* _Task item_:
Could you retype exactly the line containing "[0:00.00-0:01.00]" and every line after it in the data below, leaving out the pictures?

* _Raw data_:
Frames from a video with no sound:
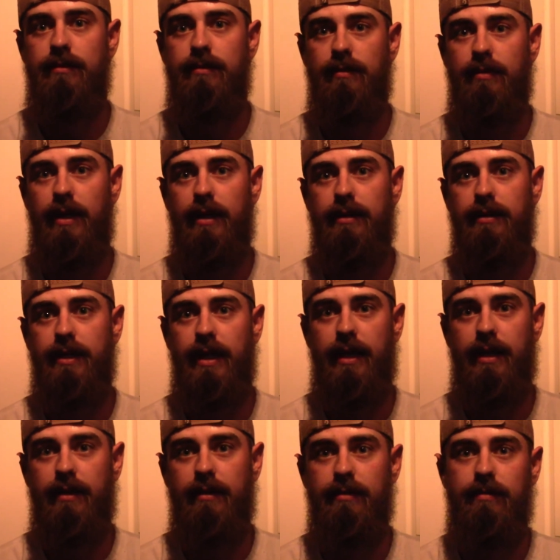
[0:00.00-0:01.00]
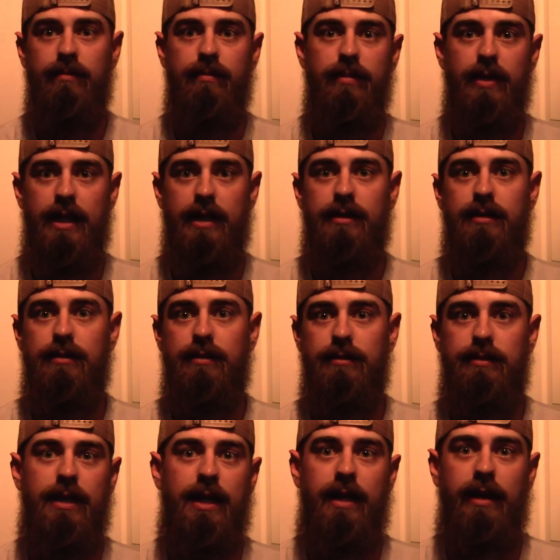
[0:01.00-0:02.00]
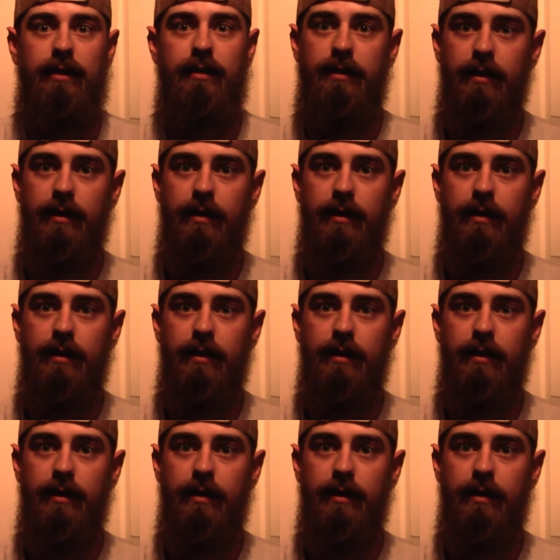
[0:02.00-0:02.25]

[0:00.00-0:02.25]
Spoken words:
red 10, black 9.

* _Reply to the exercise_:
[0:00.00-0:01.00]
[0:01.00-0:02.00]
[0:02.00-0:02.25]

[0:00.00-0:02.25]
Spoken words:
red 10, black 9.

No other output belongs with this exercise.